If you've spent much time trying to figure out how to market a startup business, you've surely come across one-half of the bald head of Seth Godin. Seth ("still in hardcover, still no hair" he says about his first and most famous book,
Permission Marketing) made his fortune by selling a company, Yoyodyne, to Yahoo Inc. (NASDAQ:
YHOO) in 1998, and his fame by capitalizing on this instant stardom by writing iconic and colorful books. Books full of buzzwords and internet-savvy platitudes.
Ever heard of viral marketing? "Small is the new big"? The importance of telling "authentic stories"? While Seth didn't exactly invent the concepts, he certainly popularized them, applied them to the web and (most importantly) used them to make millions of copies of his books almost float off Amazon.com's warehouse racks onto the bookshelves of aspiring internet millionaires everywhere.

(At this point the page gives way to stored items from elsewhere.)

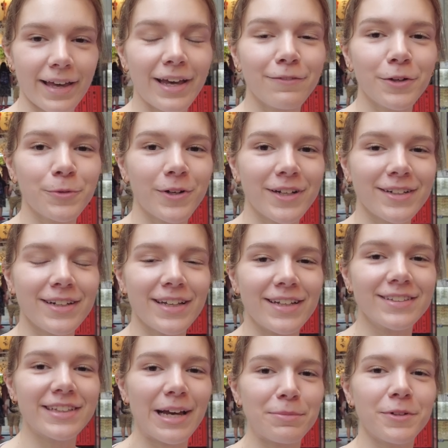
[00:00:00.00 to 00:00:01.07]
Hey everyone,
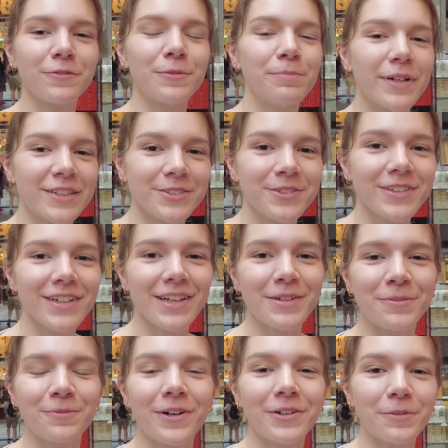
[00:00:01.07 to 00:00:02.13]
it's Abby from Pictor
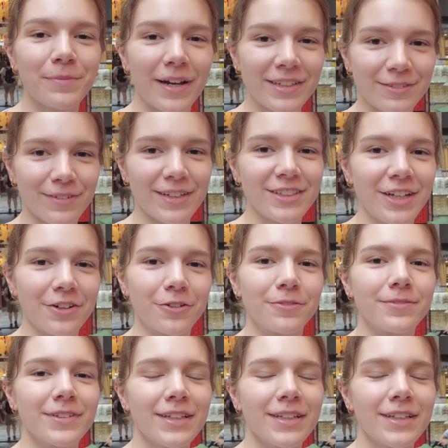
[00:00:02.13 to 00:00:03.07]
and welcome back to my channel.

Fame came naturally to Seth Godin, and it's no surprise he's been named #5 in
Forbes.com's "The Web Celeb 25" ranking. But if you ask me the Seth Godin phenomenon is like a pyramid scheme gone legit -- by creating "buzz" around viral marketing, he markets his books virally -- by proclaiming the brilliance of ebooks
his becomes the most popular, ever -- by
insisting that "All Marketers are Liars" he becomes the most trusted, most "authentic" of all. You could say that he's living (bank account balancing) proof that his marketing schemes work; yes, they work, and best of all for Seth Godin.